• _Work to be completed_: What is needed is an exact copy of all the records, written out in full.

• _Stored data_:
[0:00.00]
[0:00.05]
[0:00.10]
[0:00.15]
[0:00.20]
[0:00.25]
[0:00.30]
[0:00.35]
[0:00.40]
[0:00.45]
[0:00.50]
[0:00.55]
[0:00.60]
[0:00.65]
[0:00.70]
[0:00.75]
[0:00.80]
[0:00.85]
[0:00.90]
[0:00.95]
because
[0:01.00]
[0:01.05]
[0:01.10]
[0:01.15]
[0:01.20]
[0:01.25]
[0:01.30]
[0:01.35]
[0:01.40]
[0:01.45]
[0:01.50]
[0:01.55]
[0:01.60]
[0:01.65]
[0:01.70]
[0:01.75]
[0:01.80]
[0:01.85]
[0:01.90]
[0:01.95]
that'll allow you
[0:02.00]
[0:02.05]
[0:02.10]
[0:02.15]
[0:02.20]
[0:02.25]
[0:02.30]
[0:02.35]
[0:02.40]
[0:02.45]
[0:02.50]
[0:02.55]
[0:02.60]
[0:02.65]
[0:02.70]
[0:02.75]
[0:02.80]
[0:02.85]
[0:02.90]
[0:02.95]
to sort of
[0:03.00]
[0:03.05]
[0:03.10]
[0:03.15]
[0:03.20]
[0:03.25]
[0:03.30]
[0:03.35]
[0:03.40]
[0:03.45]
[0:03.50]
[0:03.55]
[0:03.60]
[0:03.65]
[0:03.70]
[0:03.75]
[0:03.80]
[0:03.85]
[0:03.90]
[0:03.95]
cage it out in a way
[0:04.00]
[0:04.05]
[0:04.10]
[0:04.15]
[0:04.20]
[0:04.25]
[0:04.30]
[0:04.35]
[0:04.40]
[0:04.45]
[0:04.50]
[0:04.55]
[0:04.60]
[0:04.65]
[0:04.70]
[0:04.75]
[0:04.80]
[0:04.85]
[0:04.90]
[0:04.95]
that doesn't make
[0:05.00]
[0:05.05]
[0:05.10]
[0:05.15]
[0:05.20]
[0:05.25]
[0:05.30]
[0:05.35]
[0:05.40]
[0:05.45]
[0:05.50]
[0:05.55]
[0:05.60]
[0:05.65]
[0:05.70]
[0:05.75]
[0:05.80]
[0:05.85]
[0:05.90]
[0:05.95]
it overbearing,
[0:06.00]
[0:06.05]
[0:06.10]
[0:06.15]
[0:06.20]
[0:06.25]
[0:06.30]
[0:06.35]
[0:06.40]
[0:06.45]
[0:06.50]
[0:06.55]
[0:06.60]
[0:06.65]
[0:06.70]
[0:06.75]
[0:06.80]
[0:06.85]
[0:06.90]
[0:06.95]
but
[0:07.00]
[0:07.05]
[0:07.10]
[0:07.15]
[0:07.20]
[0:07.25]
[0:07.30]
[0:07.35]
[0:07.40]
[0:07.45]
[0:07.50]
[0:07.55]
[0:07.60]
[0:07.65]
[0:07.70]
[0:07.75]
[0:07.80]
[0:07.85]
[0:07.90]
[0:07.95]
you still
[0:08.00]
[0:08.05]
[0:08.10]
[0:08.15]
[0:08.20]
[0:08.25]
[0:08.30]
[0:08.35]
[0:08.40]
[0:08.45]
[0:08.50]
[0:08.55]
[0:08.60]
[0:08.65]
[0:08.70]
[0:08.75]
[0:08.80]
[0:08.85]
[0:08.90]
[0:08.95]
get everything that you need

• _Result of the exercise_:
[0:00.00]
[0:00.05]
[0:00.10]
[0:00.15]
[0:00.20]
[0:00.25]
[0:00.30]
[0:00.35]
[0:00.40]
[0:00.45]
[0:00.50]
[0:00.55]
[0:00.60]
[0:00.65]
[0:00.70]
[0:00.75]
[0:00.80]
[0:00.85]
[0:00.90]
[0:00.95]
because
[0:01.00]
[0:01.05]
[0:01.10]
[0:01.15]
[0:01.20]
[0:01.25]
[0:01.30]
[0:01.35]
[0:01.40]
[0:01.45]
[0:01.50]
[0:01.55]
[0:01.60]
[0:01.65]
[0:01.70]
[0:01.75]
[0:01.80]
[0:01.85]
[0:01.90]
[0:01.95]
that'll allow you
[0:02.00]
[0:02.05]
[0:02.10]
[0:02.15]
[0:02.20]
[0:02.25]
[0:02.30]
[0:02.35]
[0:02.40]
[0:02.45]
[0:02.50]
[0:02.55]
[0:02.60]
[0:02.65]
[0:02.70]
[0:02.75]
[0:02.80]
[0:02.85]
[0:02.90]
[0:02.95]
to sort of
[0:03.00]
[0:03.05]
[0:03.10]
[0:03.15]
[0:03.20]
[0:03.25]
[0:03.30]
[0:03.35]
[0:03.40]
[0:03.45]
[0:03.50]
[0:03.55]
[0:03.60]
[0:03.65]
[0:03.70]
[0:03.75]
[0:03.80]
[0:03.85]
[0:03.90]
[0:03.95]
cage it out in a way
[0:04.00]
[0:04.05]
[0:04.10]
[0:04.15]
[0:04.20]
[0:04.25]
[0:04.30]
[0:04.35]
[0:04.40]
[0:04.45]
[0:04.50]
[0:04.55]
[0:04.60]
[0:04.65]
[0:04.70]
[0:04.75]
[0:04.80]
[0:04.85]
[0:04.90]
[0:04.95]
that doesn't make
[0:05.00]
[0:05.05]
[0:05.10]
[0:05.15]
[0:05.20]
[0:05.25]
[0:05.30]
[0:05.35]
[0:05.40]
[0:05.45]
[0:05.50]
[0:05.55]
[0:05.60]
[0:05.65]
[0:05.70]
[0:05.75]
[0:05.80]
[0:05.85]
[0:05.90]
[0:05.95]
it overbearing,
[0:06.00]
[0:06.05]
[0:06.10]
[0:06.15]
[0:06.20]
[0:06.25]
[0:06.30]
[0:06.35]
[0:06.40]
[0:06.45]
[0:06.50]
[0:06.55]
[0:06.60]
[0:06.65]
[0:06.70]
[0:06.75]
[0:06.80]
[0:06.85]
[0:06.90]
[0:06.95]
but
[0:07.00]
[0:07.05]
[0:07.10]
[0:07.15]
[0:07.20]
[0:07.25]
[0:07.30]
[0:07.35]
[0:07.40]
[0:07.45]
[0:07.50]
[0:07.55]
[0:07.60]
[0:07.65]
[0:07.70]
[0:07.75]
[0:07.80]
[0:07.85]
[0:07.90]
[0:07.95]
you still
[0:08.00]
[0:08.05]
[0:08.10]
[0:08.15]
[0:08.20]
[0:08.25]
[0:08.30]
[0:08.35]
[0:08.40]
[0:08.45]
[0:08.50]
[0:08.55]
[0:08.60]
[0:08.65]
[0:08.70]
[0:08.75]
[0:08.80]
[0:08.85]
[0:08.90]
[0:08.95]
get everything that you need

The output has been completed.